[Opening Given records section]

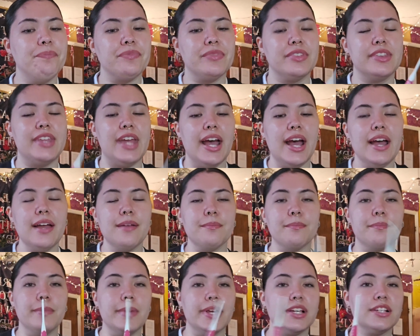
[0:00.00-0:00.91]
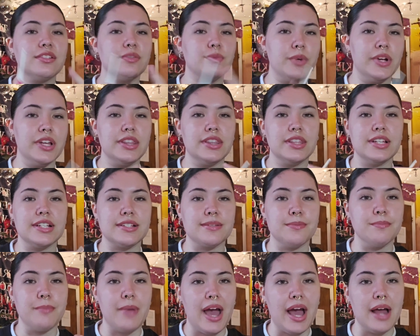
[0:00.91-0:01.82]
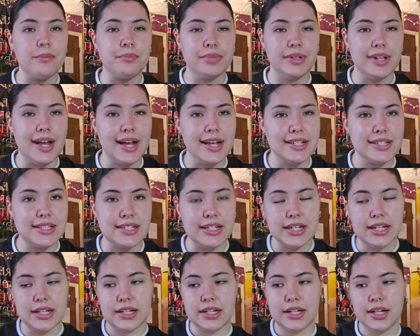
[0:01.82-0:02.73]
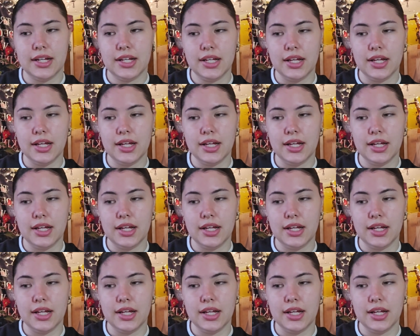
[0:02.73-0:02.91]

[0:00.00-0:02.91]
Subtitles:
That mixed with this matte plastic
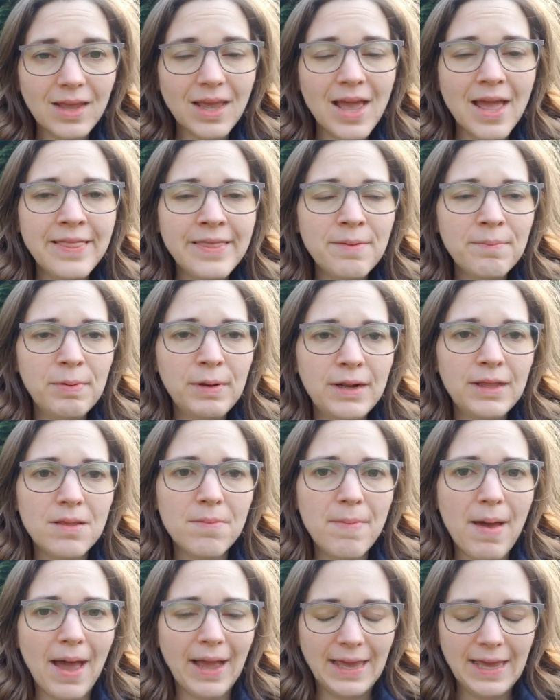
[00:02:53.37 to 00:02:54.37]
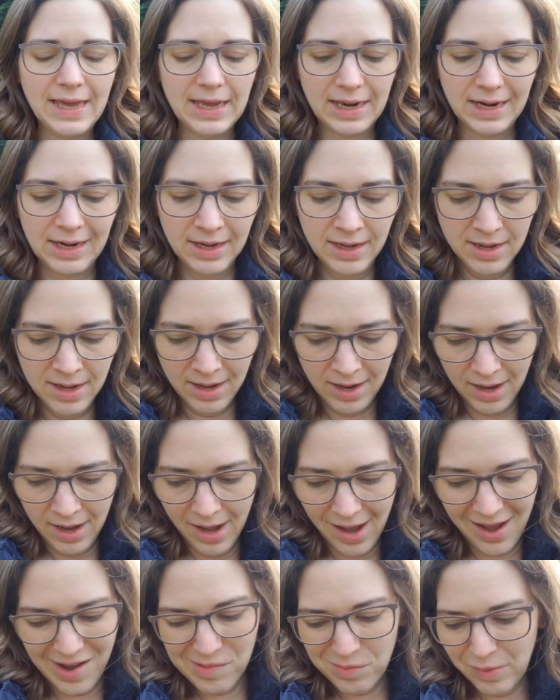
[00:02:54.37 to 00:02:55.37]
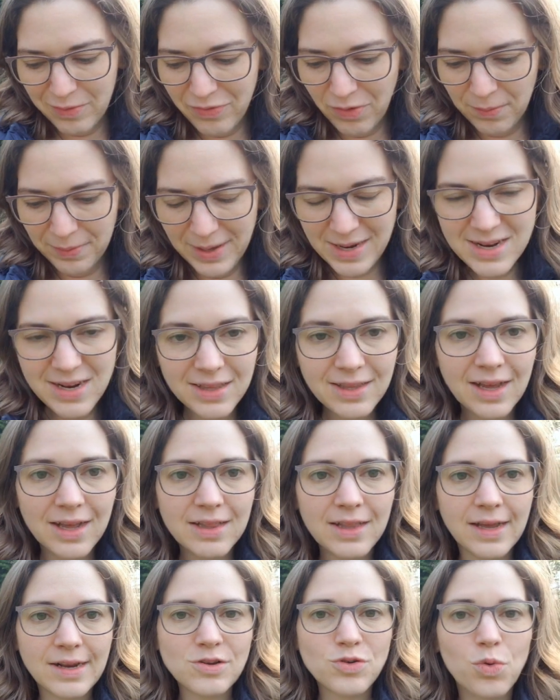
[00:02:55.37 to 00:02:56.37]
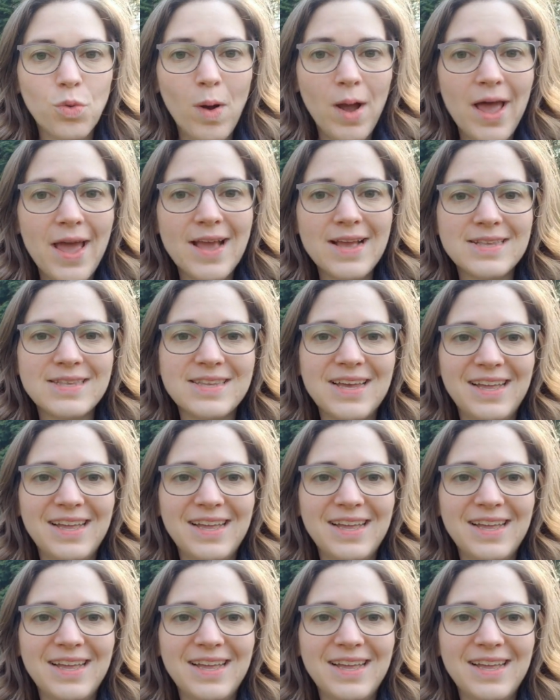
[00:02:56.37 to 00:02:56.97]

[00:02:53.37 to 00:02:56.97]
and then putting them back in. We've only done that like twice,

[Closing Given records section]

▶ Task instructions: Retype the records exactly, but skip the pictures.

▶ Answer section:
[0:00.00-0:00.91]
[0:00.91-0:01.82]
[0:01.82-0:02.73]
[0:02.73-0:02.91]

[0:00.00-0:02.91]
Subtitles:
That mixed with this matte plastic
[00:02:53.37 to 00:02:54.37]
[00:02:54.37 to 00:02:55.37]
[00:02:55.37 to 00:02:56.37]
[00:02:56.37 to 00:02:56.97]

[00:02:53.37 to 00:02:56.97]
and then putting them back in. We've only done that like twice,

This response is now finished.